Commemorazione per il vigile Savarino, morto investito durante un controllo

MILANO - Si è tenuta ieri, mercoledì pomeriggio, nel parco a lui dedicato in via Livigno, la cerimonia di commemorazione con la deposizione delle corone in memoria di Nicolò Savarino, il vigile ucciso nel 2012 investito da un’automobile durante un controllo di routine.

La cerimonia di commemorazione nel parco a lui dedicato in via Livigno

Hanno preso parte il vice sindaco Anna Scavuzzo, l’assessore alla Sicurezza Marco Granelli, l’assessore regionale alla Sicurezza Riccardo De Corato, il comandante della Polizia Marco Ciacci e alcuni famigliari della vittima.

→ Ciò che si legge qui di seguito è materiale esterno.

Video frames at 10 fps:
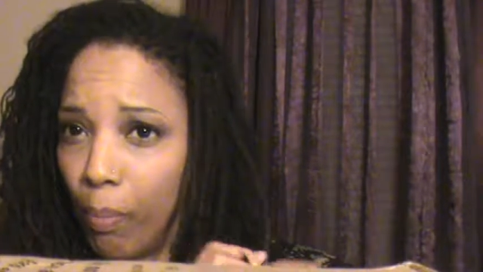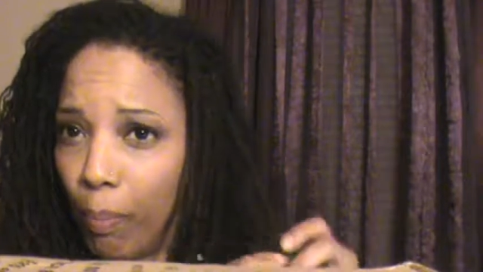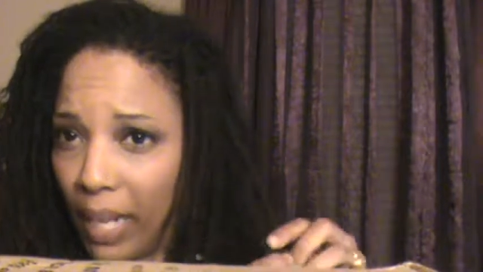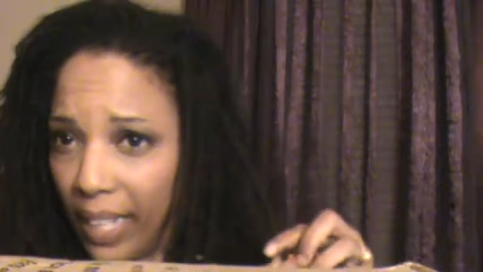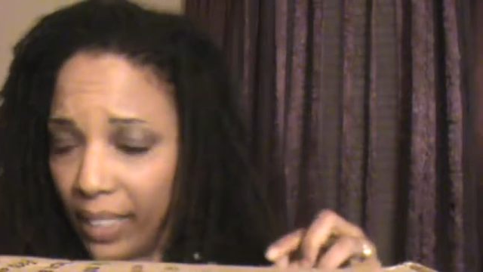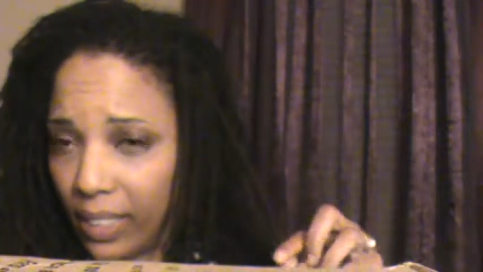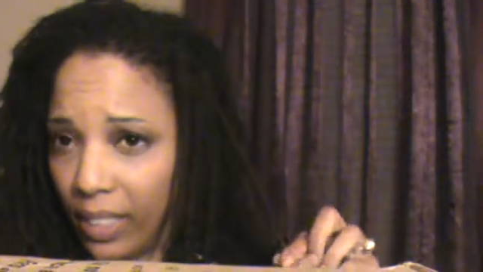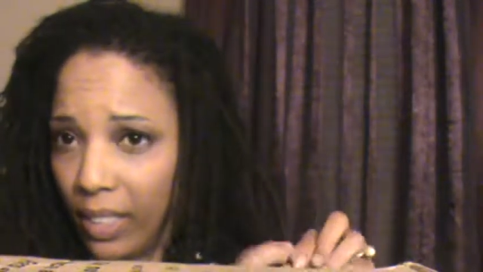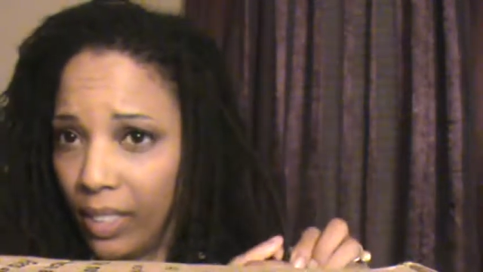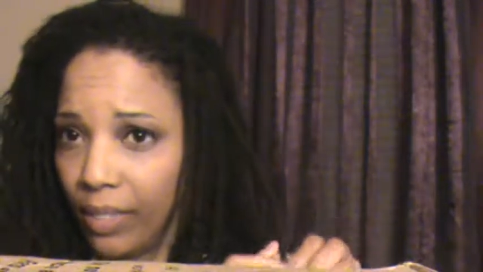But
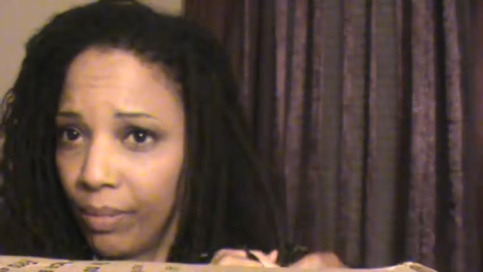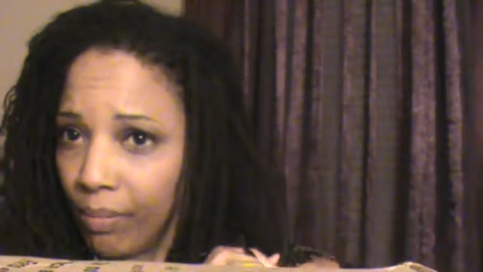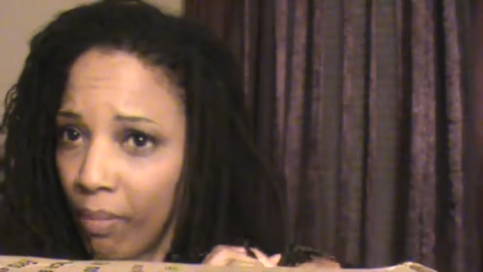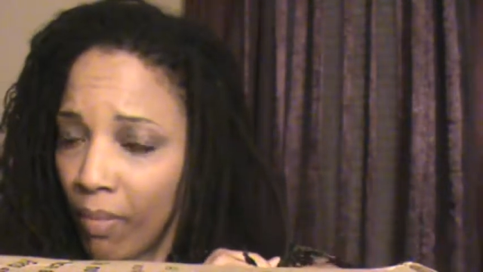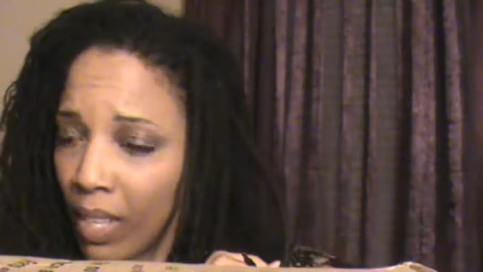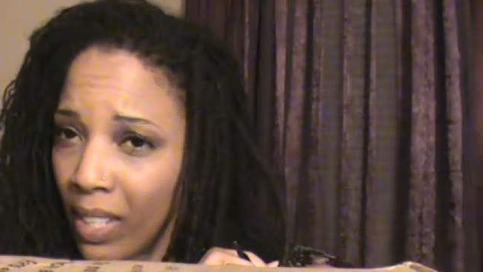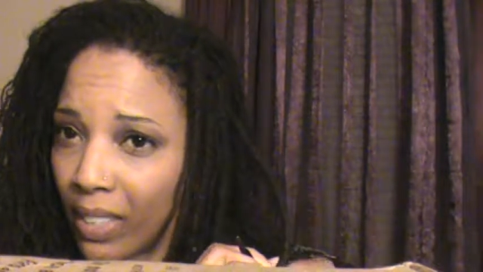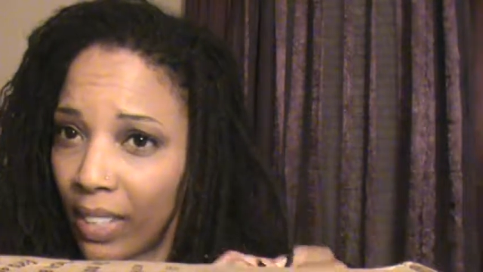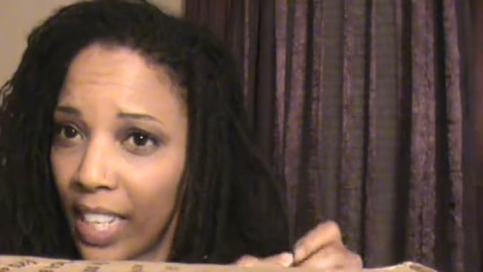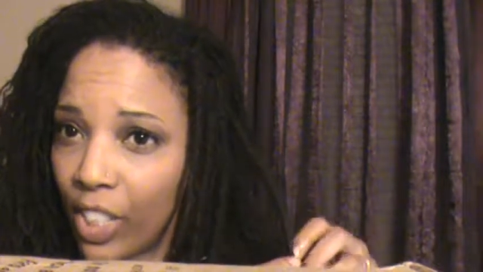
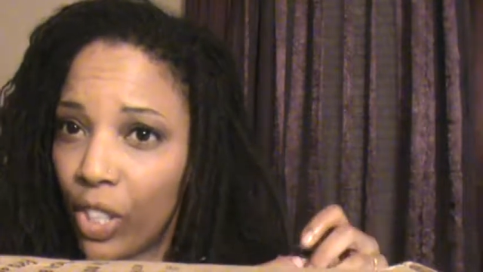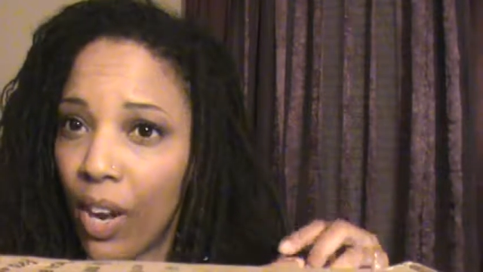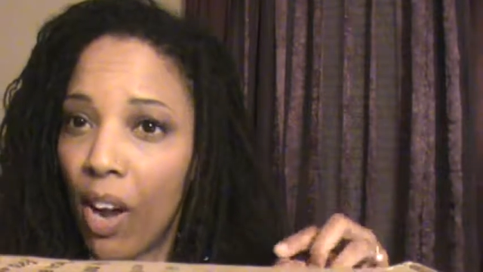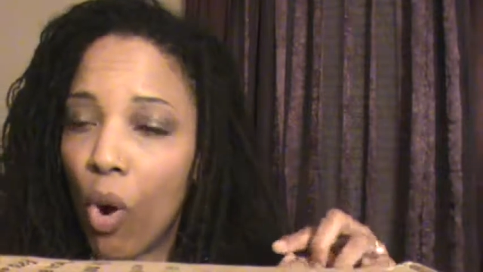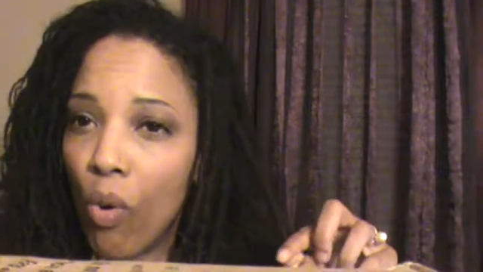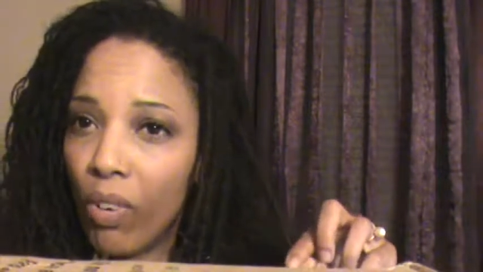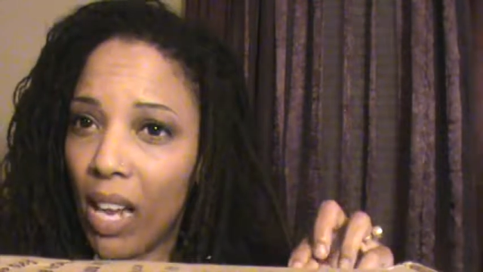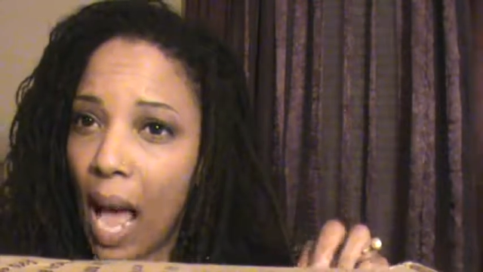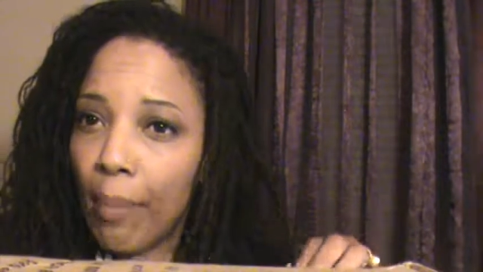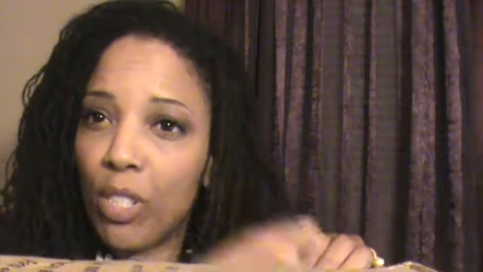the less your hair
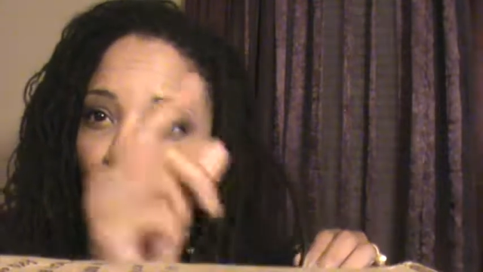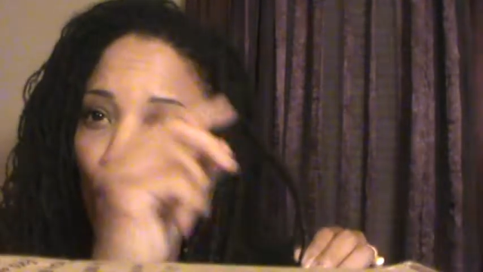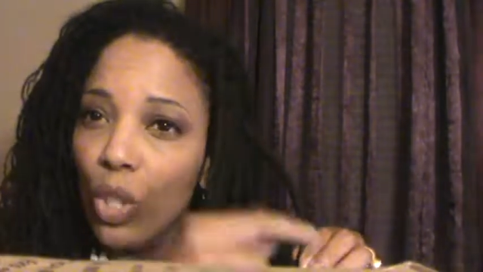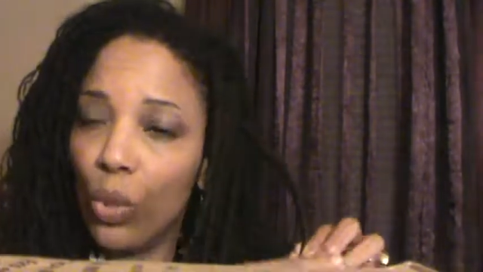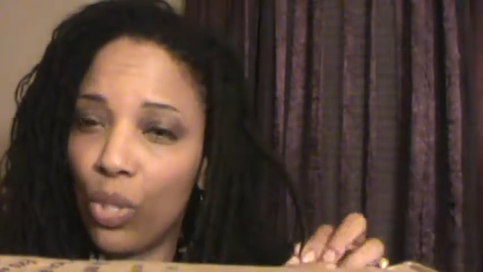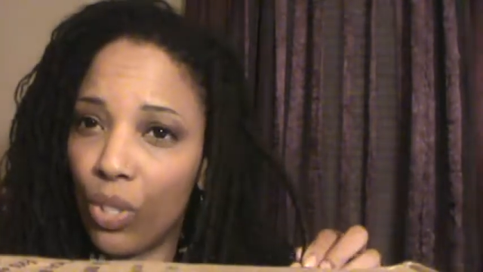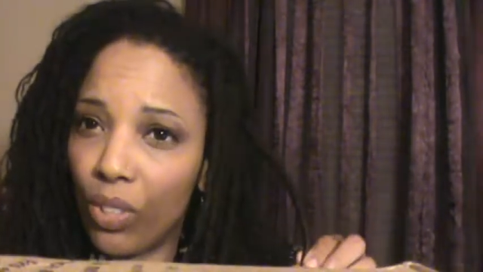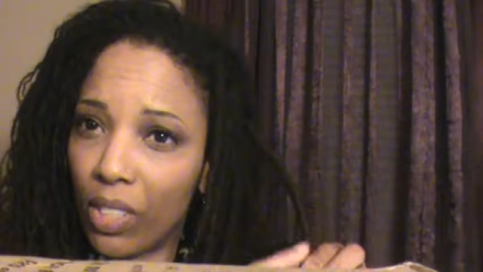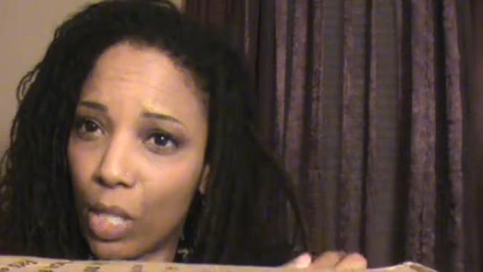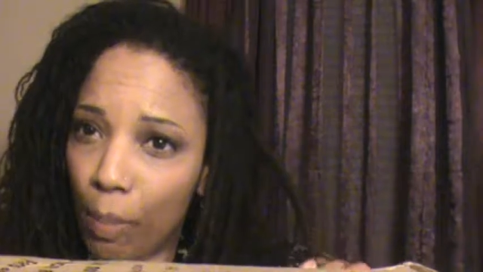overlaps, the looser
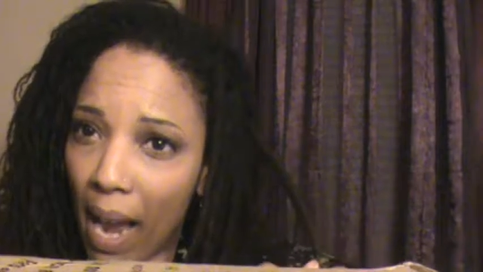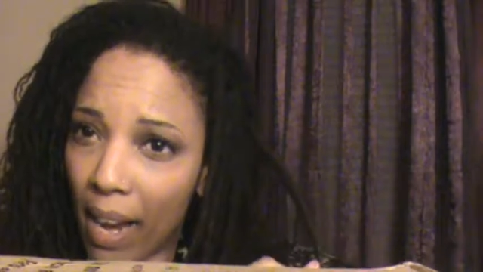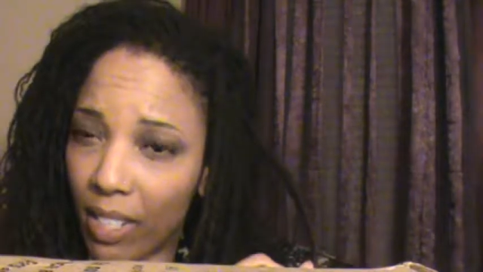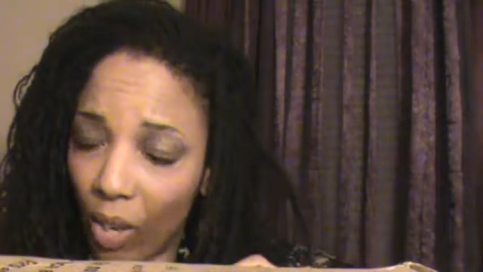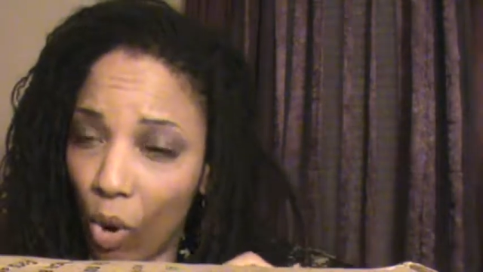the spiral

Le parole della vice sindaco Scavuzzo

“Il lavoro del corpo di polizia è un lavoro fondamentale, lo ha dimostrato Nicolò: un vigile di quartiere che è stato uno dei migliori esempi dello stare al servizio delle persone. Quello che ci affida la memoria di Nicolo è il dovere svolgere al meglio il nostro lavoro. Il fatto che stiamo ricordando un vigile di quartiere che si faceva ben volere è uno stimolo significativo della relazione che instauriamo con le persone”, ha dichiarato Scavuzzo.

Il legame speciale che aveva con i cittadini del quartiere

“Stamattina siamo andati a mettere dei fiori dove Nicolò ha perso la vita, è passato un cittadino che ha rallentato e si è fatto il segno della croce: ho percepito il legame che c’è ancora tra Nicolò e i suoi cittadini”, ha raccontato Ciacci.
“Quello che ha lasciato Nicolò è stato qualcosa di speciale. Lo dimostra il legame con le persone che abitavano in questa zona, sembrava il fratello di tutti”, ha ricordato Carmelo Savarino, fratello di Nicolò.